*** DATASET EXTRACT Section Begins ***

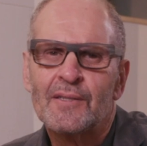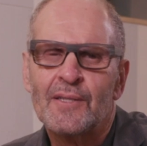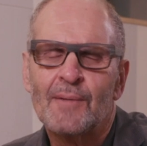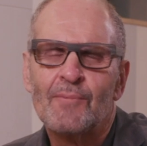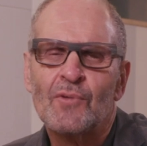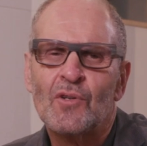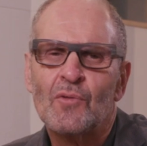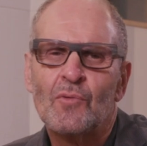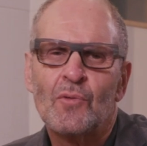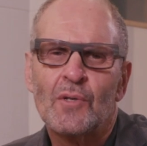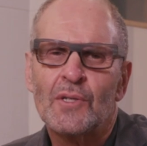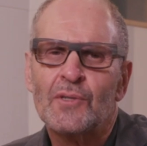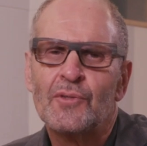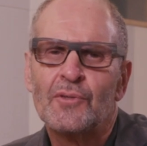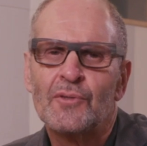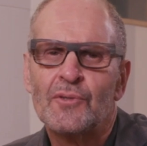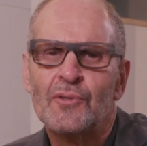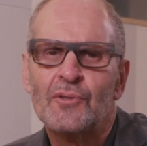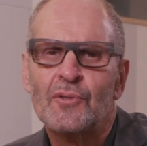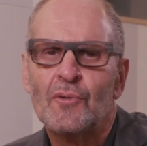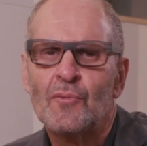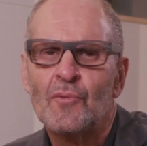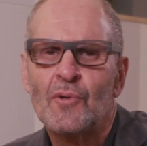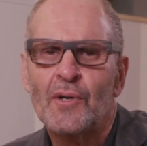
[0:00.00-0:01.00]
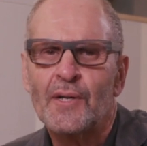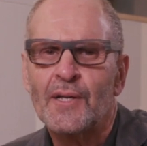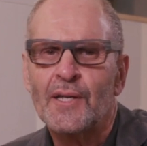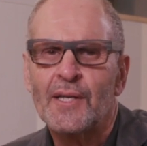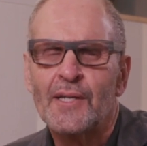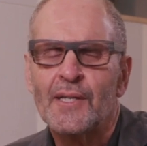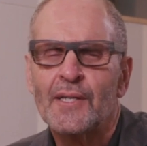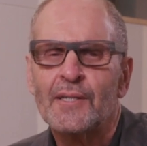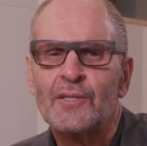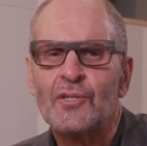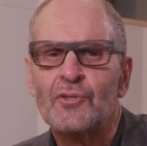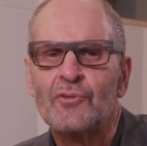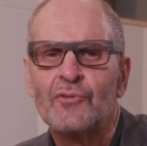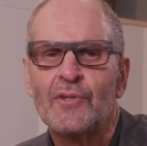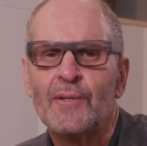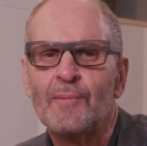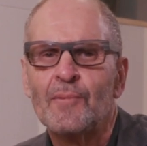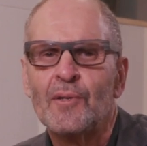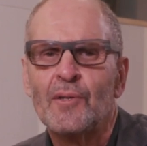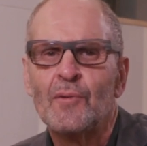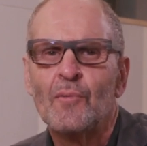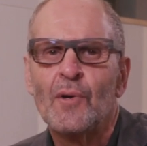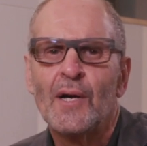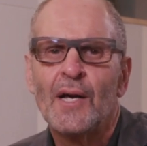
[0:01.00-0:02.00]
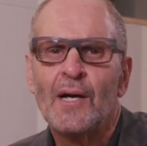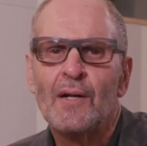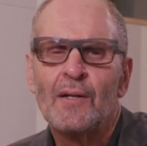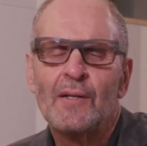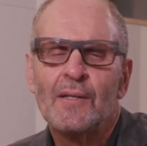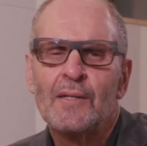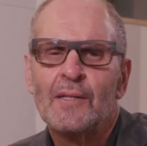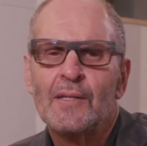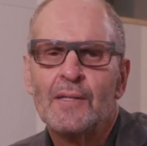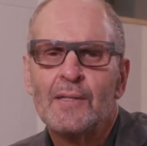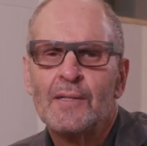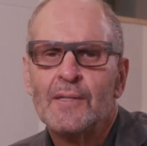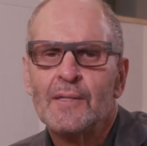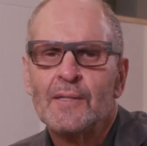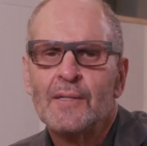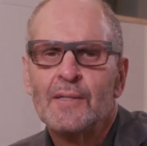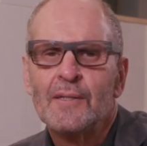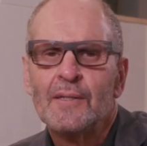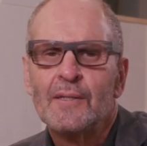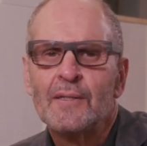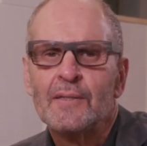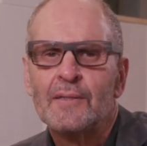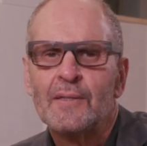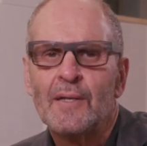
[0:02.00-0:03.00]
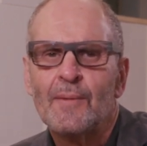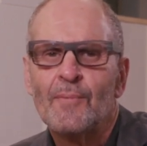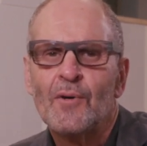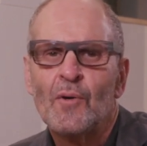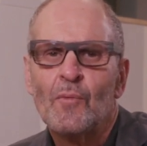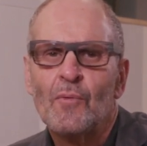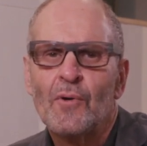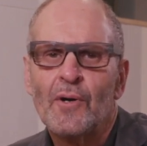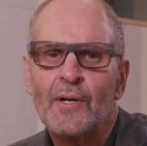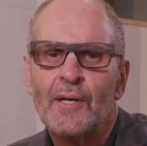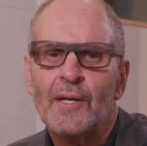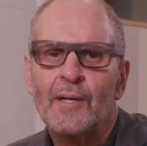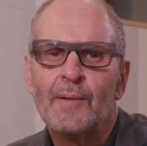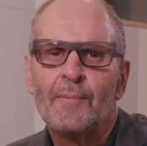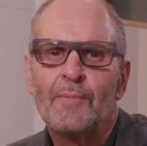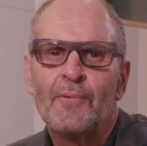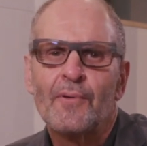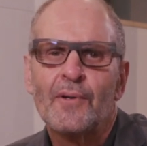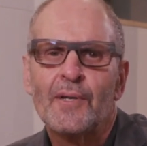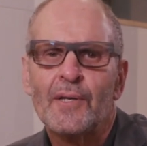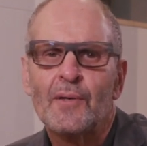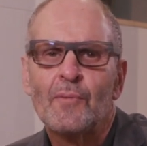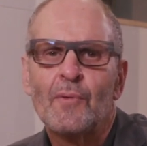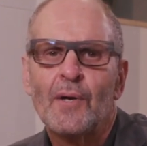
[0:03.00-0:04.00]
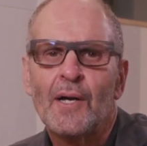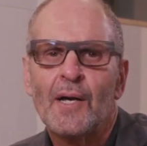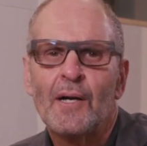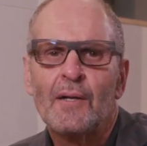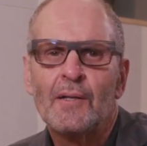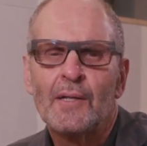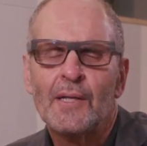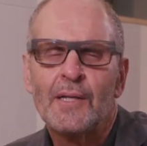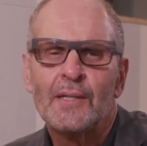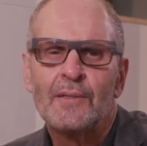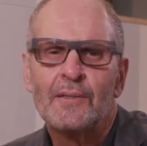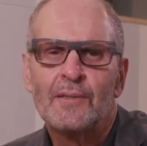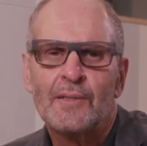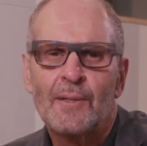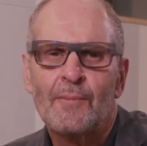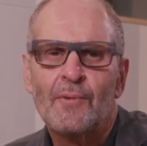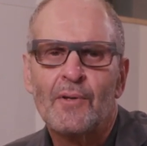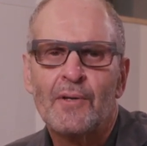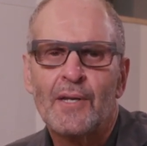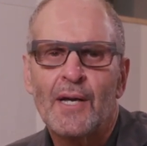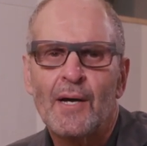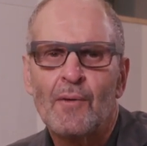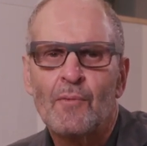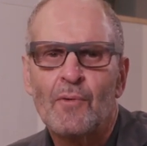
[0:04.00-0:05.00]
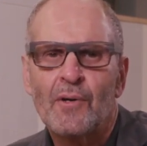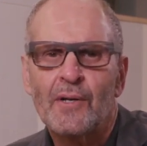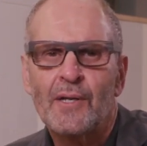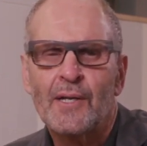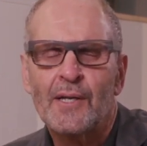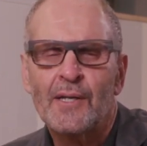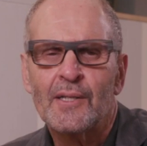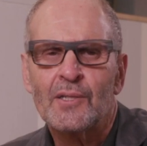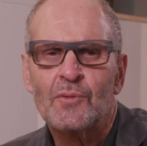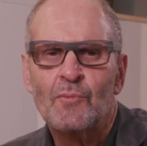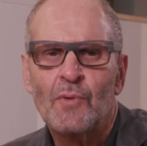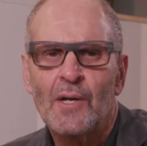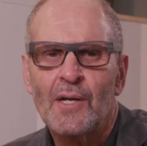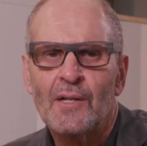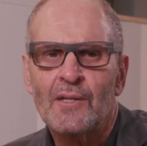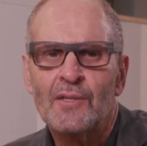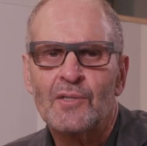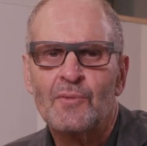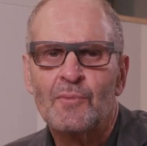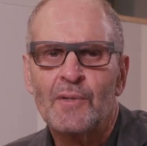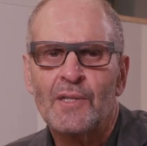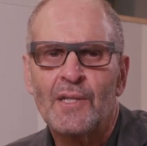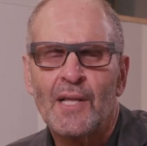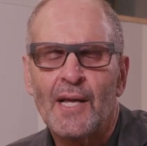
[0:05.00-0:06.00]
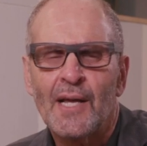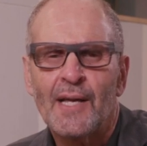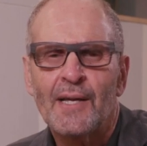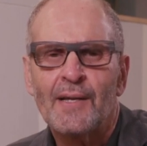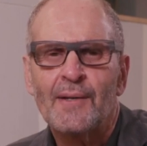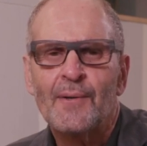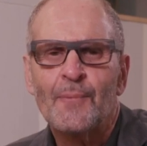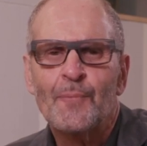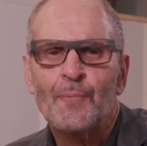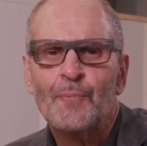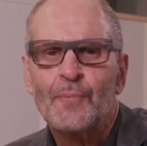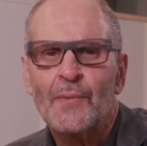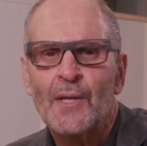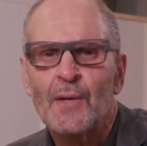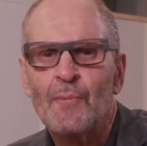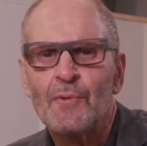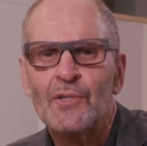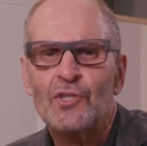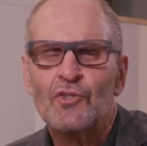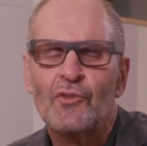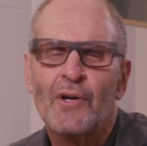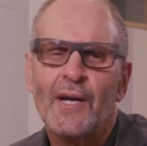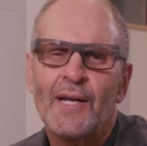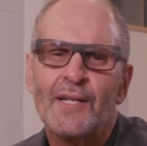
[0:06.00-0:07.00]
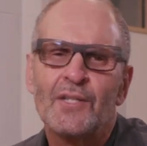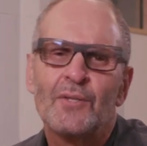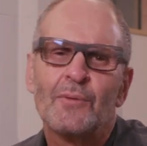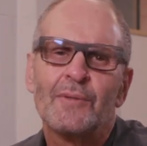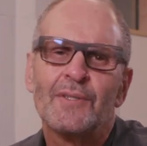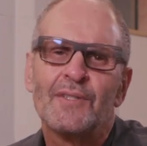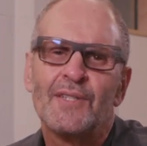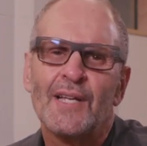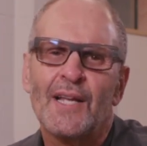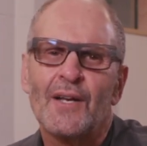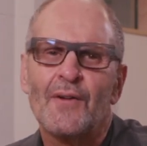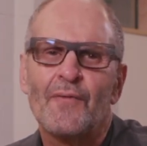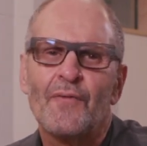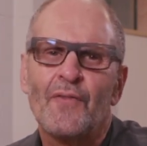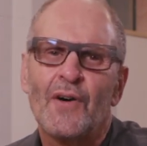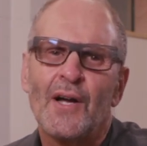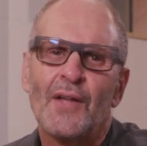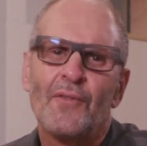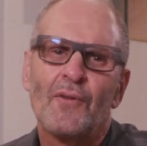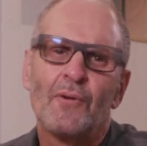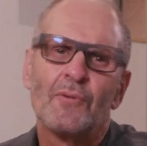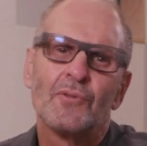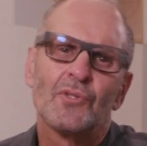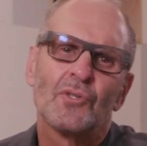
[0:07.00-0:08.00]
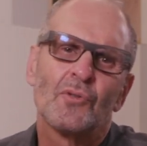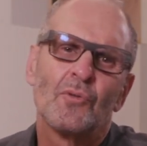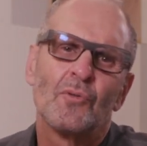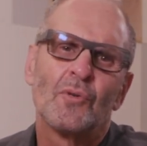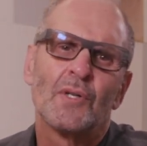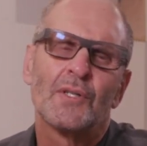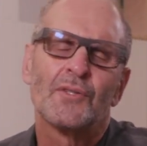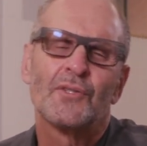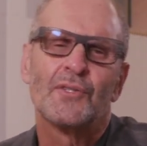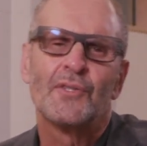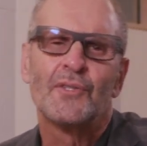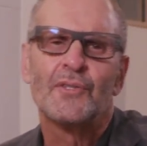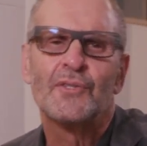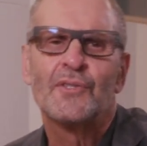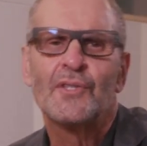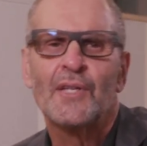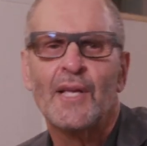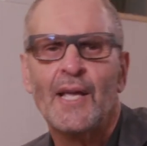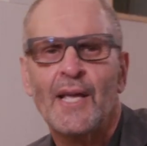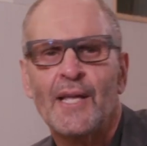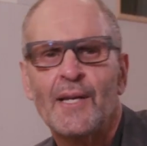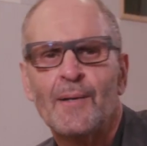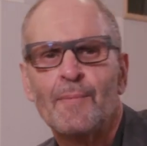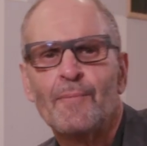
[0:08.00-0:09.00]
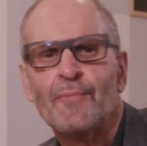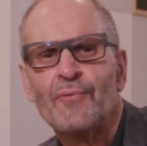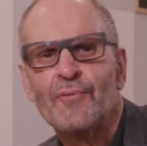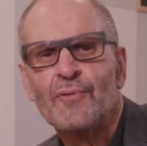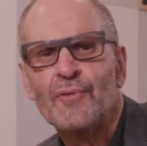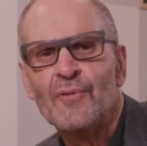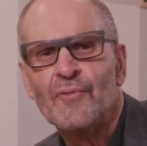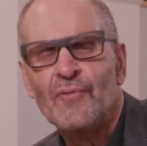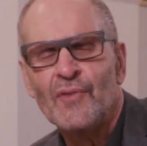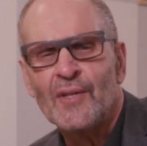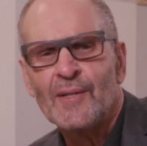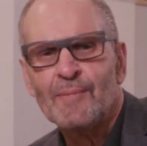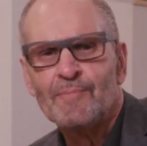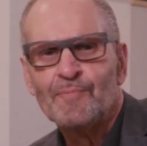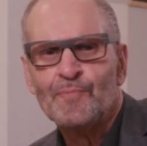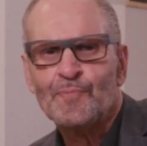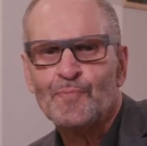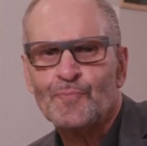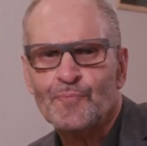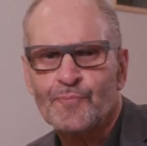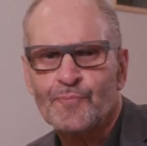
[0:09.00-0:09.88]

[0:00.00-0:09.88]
some courses are working extremely well, some are working pretty well, and some are not working as well as we like. And we're trying to identify those courses and improve them.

*** DATASET EXTRACT Section Ends ***

Beginning with the line where "[0:05.00-0:06.00]" appears, transcribe the records above word for word through their last line, and include no pictures.

[0:05.00-0:06.00]
[0:06.00-0:07.00]
[0:07.00-0:08.00]
[0:08.00-0:09.00]
[0:09.00-0:09.88]

[0:00.00-0:09.88]
some courses are working extremely well, some are working pretty well, and some are not working as well as we like. And we're trying to identify those courses and improve them.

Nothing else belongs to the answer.